We also found that the overexpression of active nuclear mutants of FOXO (FOXO1T24A,T256A,S319A or FOXO3T32A,S253A,S315A), which lacked AKT phosphorylation sites54, led to a marked increase in the activity of the USP11 promoter (Fig. 7g). To further evaluate whether FOXO1 nuclear localization can activate USP11 expression, we treated cells with a specific inhibitor of FOXO1 nuclear export, psammaplysene A (PsA), which is a natural product of the marine sponge Psammaplysilla sp55,56,57,58. Treatment with PsA promoted nuclear retention of FOXO1 as compared to vehicle (Fig. 7h and Supplementary Fig. 8j). Notably, PsA treatment also increased USP11 and PTEN expression levels in a FOXO1-dependent manner (Fig. 7i), suggesting that the enhancement of FOXO nuclear localization leads to substantial activation of USP11 expression.

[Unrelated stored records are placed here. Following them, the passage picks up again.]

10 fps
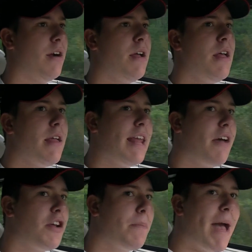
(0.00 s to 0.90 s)
Now
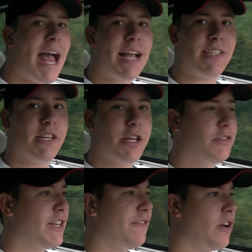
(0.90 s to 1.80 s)
your back is a little
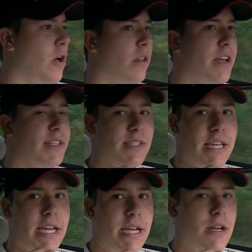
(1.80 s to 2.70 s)
difficult because
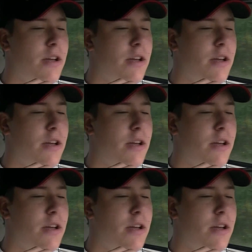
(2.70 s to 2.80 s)
the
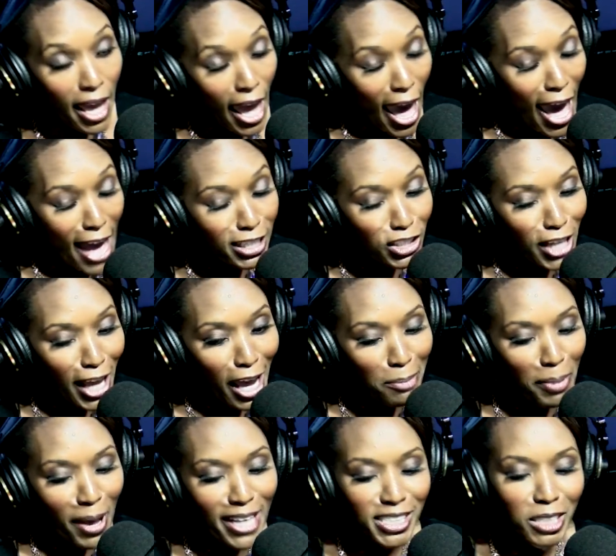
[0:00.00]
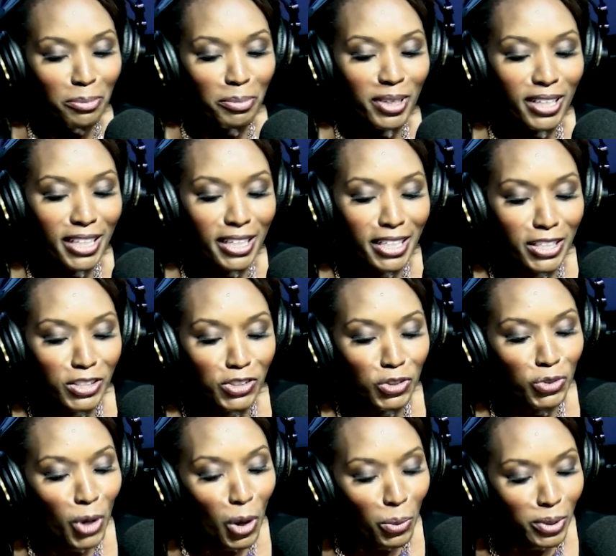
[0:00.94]
Hashtag possibilities.
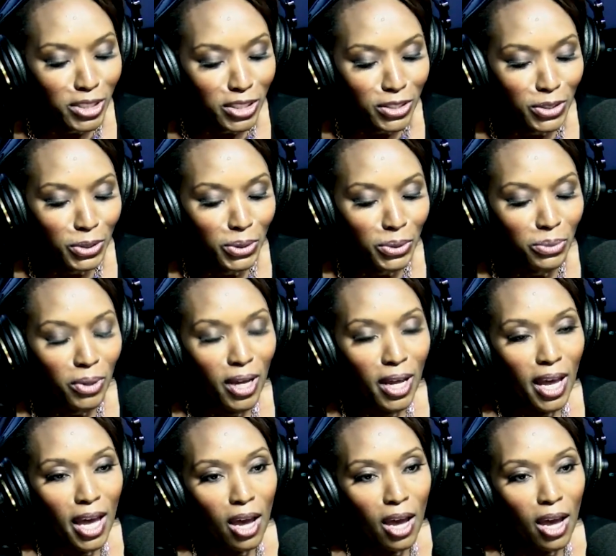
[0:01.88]
You know what to do.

Next, we sought to determine the clinical relevance of USP11 regulation by FOXO in patients. Importantly, an immunohistochemical analysis of human prostate and TNBC tumors demonstrated a statistically significant positive correlation between FOXO nuclear localization and USP11 expression (Fig. 7j; p = 0.00064 and p = 0.00028, respectively).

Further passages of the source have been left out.